◆ What is needed
Would you please repeat all of the data exactly, omitting the pictures?

[Dataset entries]
"""
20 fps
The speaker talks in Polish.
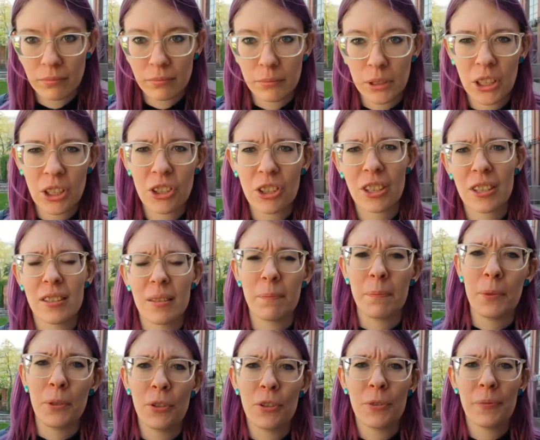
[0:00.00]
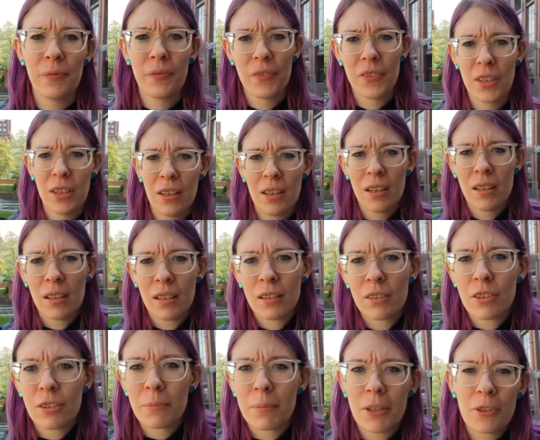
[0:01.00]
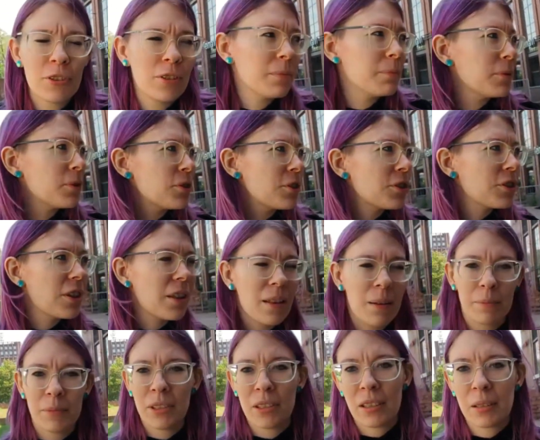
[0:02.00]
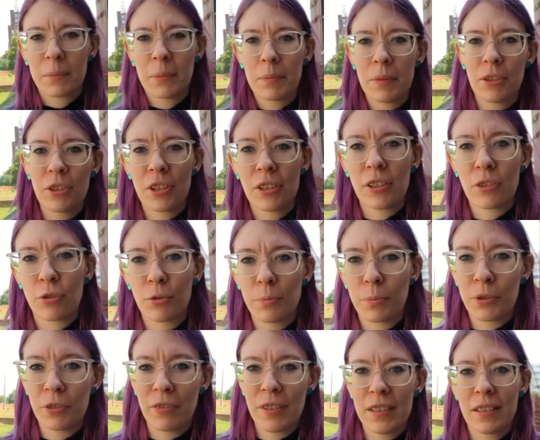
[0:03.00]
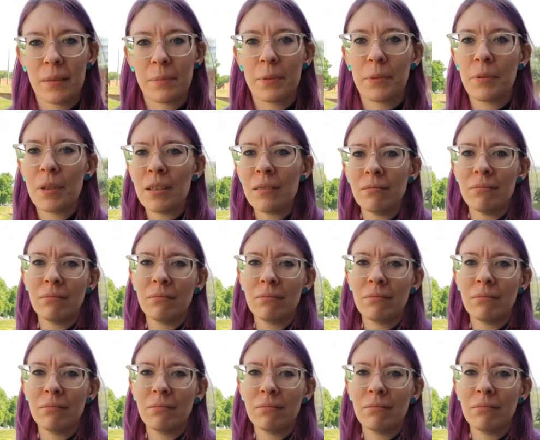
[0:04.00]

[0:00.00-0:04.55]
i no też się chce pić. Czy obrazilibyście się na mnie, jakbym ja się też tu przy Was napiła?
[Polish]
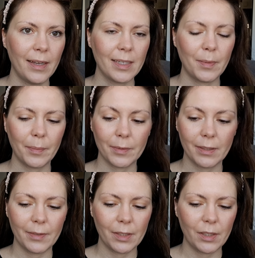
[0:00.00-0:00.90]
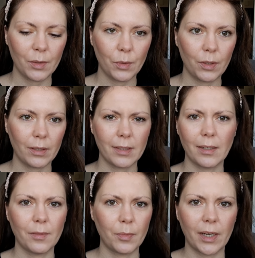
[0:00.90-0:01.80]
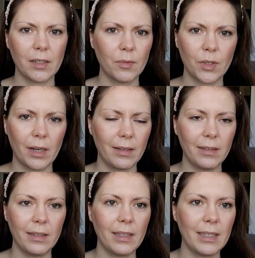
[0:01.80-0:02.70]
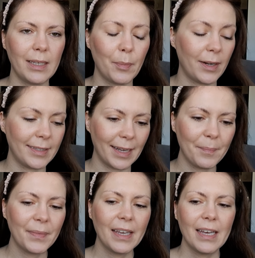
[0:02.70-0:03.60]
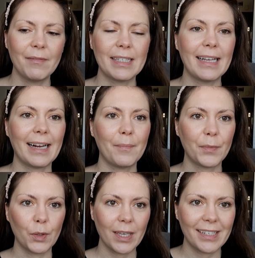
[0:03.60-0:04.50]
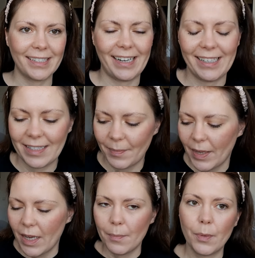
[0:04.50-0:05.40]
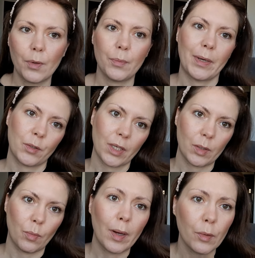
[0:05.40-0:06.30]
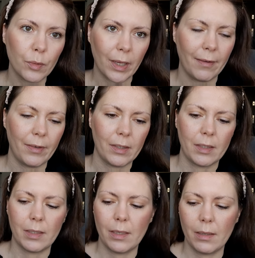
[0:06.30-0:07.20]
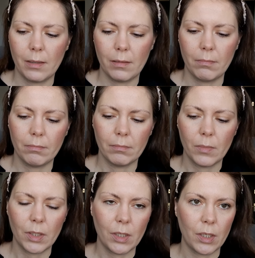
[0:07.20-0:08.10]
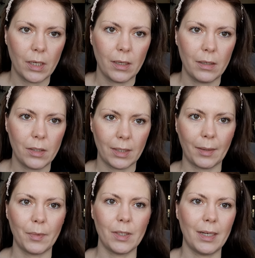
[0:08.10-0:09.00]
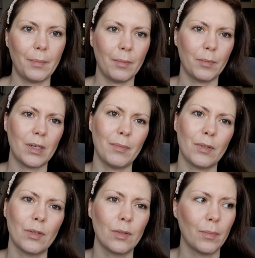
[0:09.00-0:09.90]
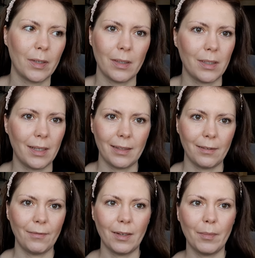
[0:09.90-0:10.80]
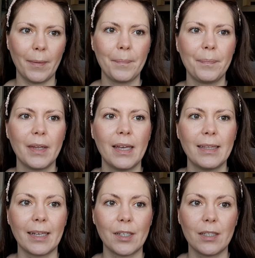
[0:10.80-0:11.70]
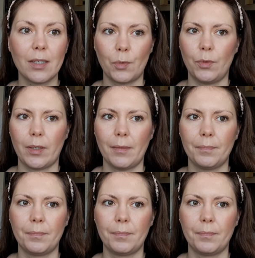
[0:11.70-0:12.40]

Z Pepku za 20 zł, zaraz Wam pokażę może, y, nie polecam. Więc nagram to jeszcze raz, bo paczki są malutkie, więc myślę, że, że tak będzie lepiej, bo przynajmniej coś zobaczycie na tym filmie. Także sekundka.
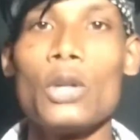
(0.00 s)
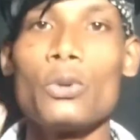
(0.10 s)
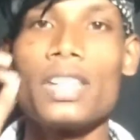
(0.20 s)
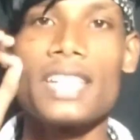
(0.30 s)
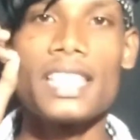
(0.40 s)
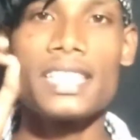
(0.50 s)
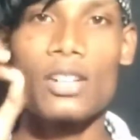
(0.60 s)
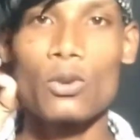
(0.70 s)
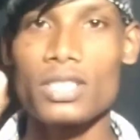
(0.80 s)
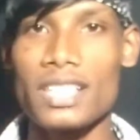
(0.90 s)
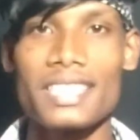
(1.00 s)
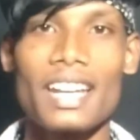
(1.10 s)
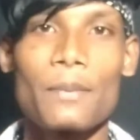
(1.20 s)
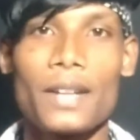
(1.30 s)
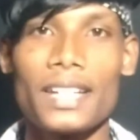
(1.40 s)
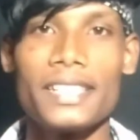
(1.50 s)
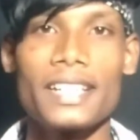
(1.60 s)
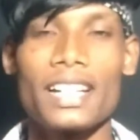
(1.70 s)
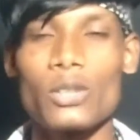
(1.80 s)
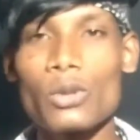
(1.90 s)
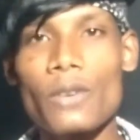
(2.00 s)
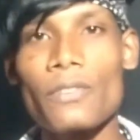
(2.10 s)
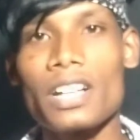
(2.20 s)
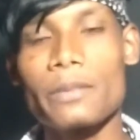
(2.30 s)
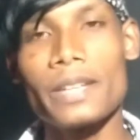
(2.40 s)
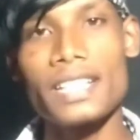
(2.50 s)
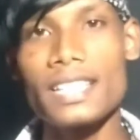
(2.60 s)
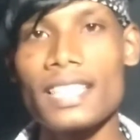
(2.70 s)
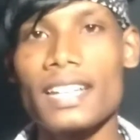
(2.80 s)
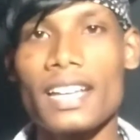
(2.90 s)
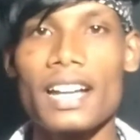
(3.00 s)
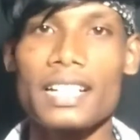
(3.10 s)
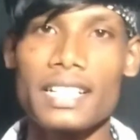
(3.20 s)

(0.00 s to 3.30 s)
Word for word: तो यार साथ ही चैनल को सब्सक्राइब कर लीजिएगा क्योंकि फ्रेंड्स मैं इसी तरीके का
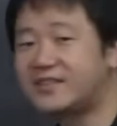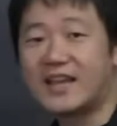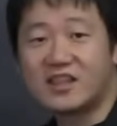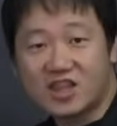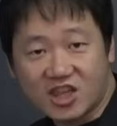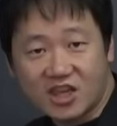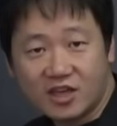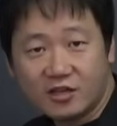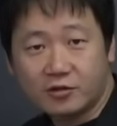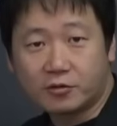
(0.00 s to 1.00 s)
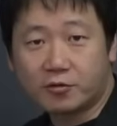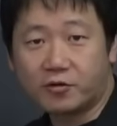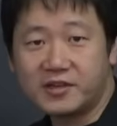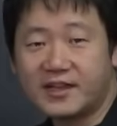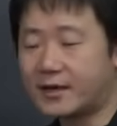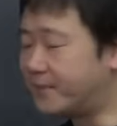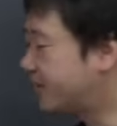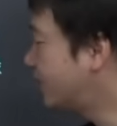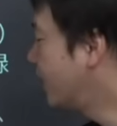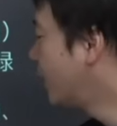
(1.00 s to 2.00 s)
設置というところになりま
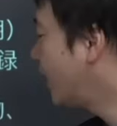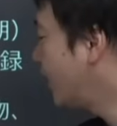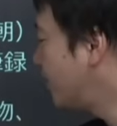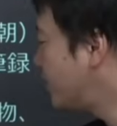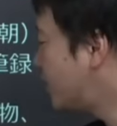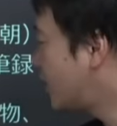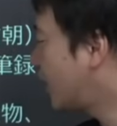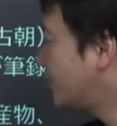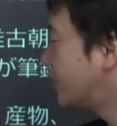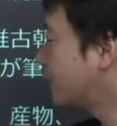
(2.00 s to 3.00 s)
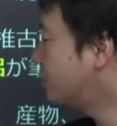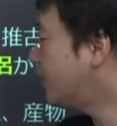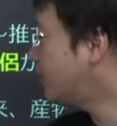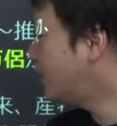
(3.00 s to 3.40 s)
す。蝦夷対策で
"""
◆ Answer to the exercise
20 fps
The speaker talks in Polish.
[0:00.00]
[0:01.00]
[0:02.00]
[0:03.00]
[0:04.00]

[0:00.00-0:04.55]
i no też się chce pić. Czy obrazilibyście się na mnie, jakbym ja się też tu przy Was napiła?
[Polish]
[0:00.00-0:00.90]
[0:00.90-0:01.80]
[0:01.80-0:02.70]
[0:02.70-0:03.60]
[0:03.60-0:04.50]
[0:04.50-0:05.40]
[0:05.40-0:06.30]
[0:06.30-0:07.20]
[0:07.20-0:08.10]
[0:08.10-0:09.00]
[0:09.00-0:09.90]
[0:09.90-0:10.80]
[0:10.80-0:11.70]
[0:11.70-0:12.40]

Z Pepku za 20 zł, zaraz Wam pokażę może, y, nie polecam. Więc nagram to jeszcze raz, bo paczki są malutkie, więc myślę, że, że tak będzie lepiej, bo przynajmniej coś zobaczycie na tym filmie. Także sekundka.
(0.00 s)
(0.10 s)
(0.20 s)
(0.30 s)
(0.40 s)
(0.50 s)
(0.60 s)
(0.70 s)
(0.80 s)
(0.90 s)
(1.00 s)
(1.10 s)
(1.20 s)
(1.30 s)
(1.40 s)
(1.50 s)
(1.60 s)
(1.70 s)
(1.80 s)
(1.90 s)
(2.00 s)
(2.10 s)
(2.20 s)
(2.30 s)
(2.40 s)
(2.50 s)
(2.60 s)
(2.70 s)
(2.80 s)
(2.90 s)
(3.00 s)
(3.10 s)
(3.20 s)

(0.00 s to 3.30 s)
Word for word: तो यार साथ ही चैनल को सब्सक्राइब कर लीजिएगा क्योंकि फ्रेंड्स मैं इसी तरीके का
(0.00 s to 1.00 s)
(1.00 s to 2.00 s)
設置というところになりま
(2.00 s to 3.00 s)
(3.00 s to 3.40 s)
す。蝦夷対策で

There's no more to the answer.